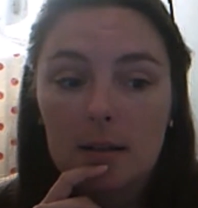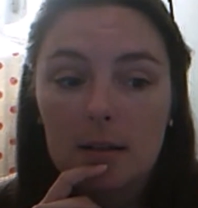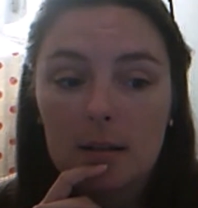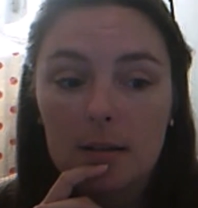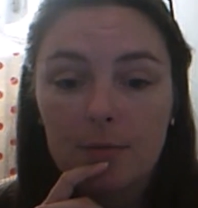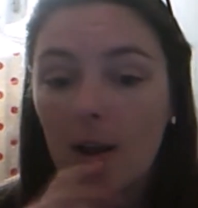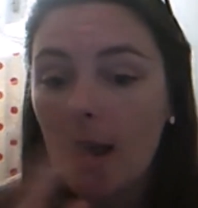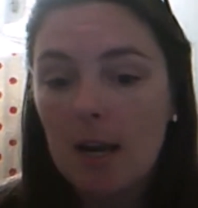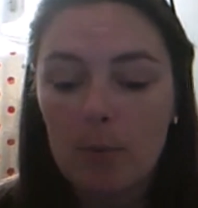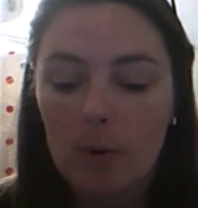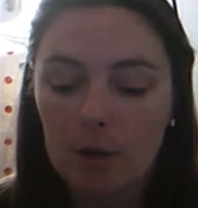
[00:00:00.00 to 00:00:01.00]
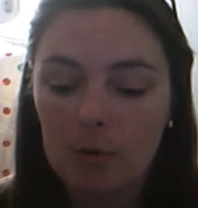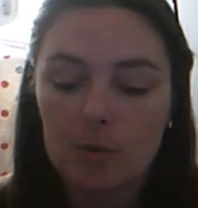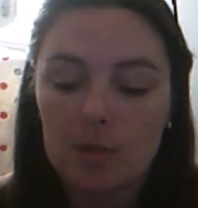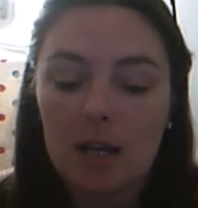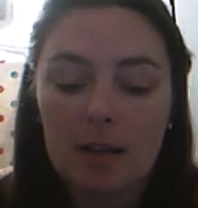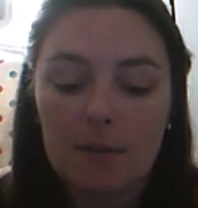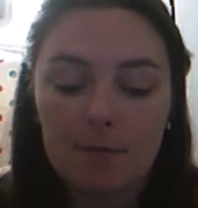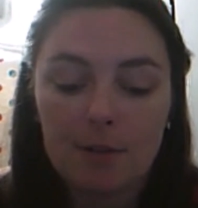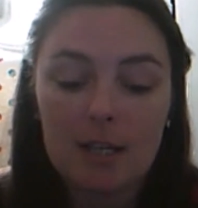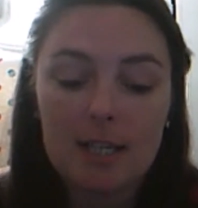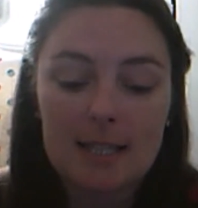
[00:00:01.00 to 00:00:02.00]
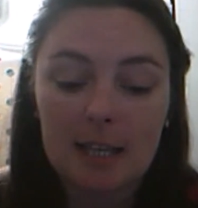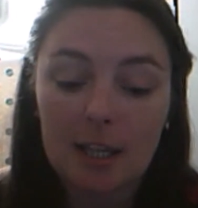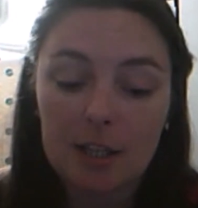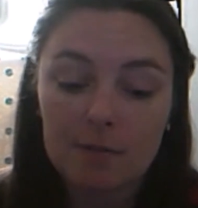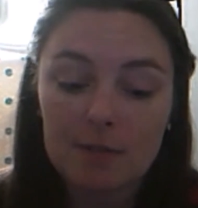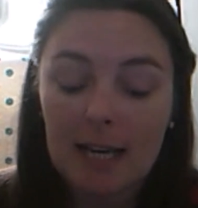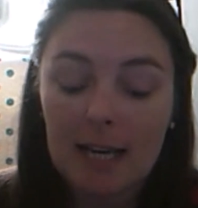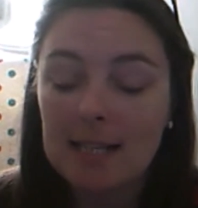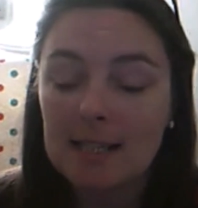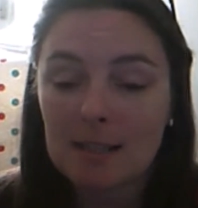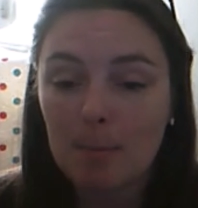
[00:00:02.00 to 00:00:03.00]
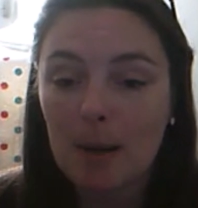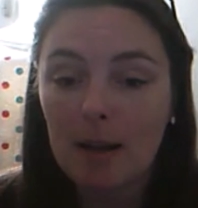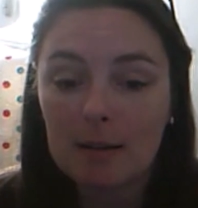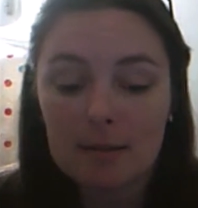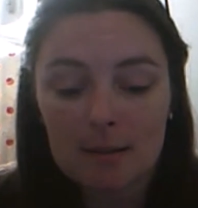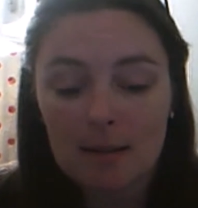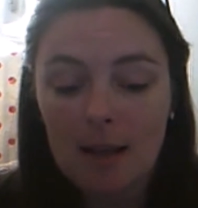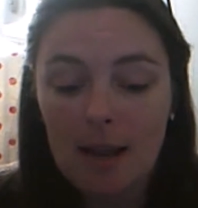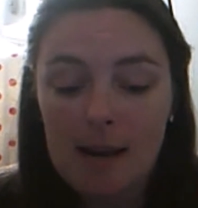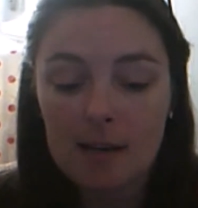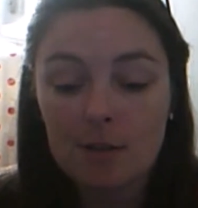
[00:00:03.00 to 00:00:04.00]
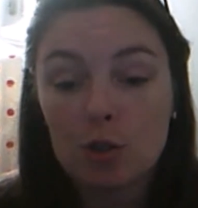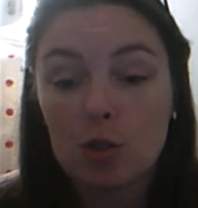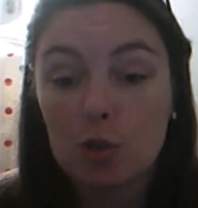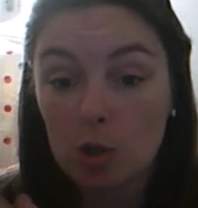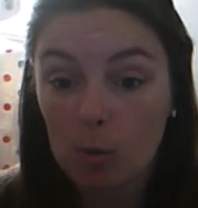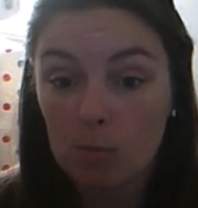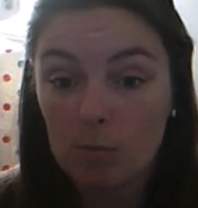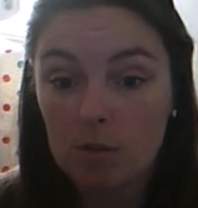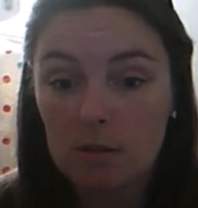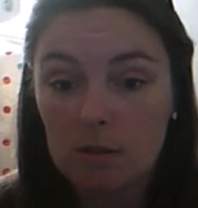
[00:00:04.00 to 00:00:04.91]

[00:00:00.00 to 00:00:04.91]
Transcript: for anyone if you're listening and you've delayed a smear, then don't.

→ **YOUR GOAL**: Copy out the records exactly; the pictures stay behind.

→ **RESPONSE BELOW**:
[00:00:00.00 to 00:00:01.00]
[00:00:01.00 to 00:00:02.00]
[00:00:02.00 to 00:00:03.00]
[00:00:03.00 to 00:00:04.00]
[00:00:04.00 to 00:00:04.91]

[00:00:00.00 to 00:00:04.91]
Transcript: for anyone if you're listening and you've delayed a smear, then don't.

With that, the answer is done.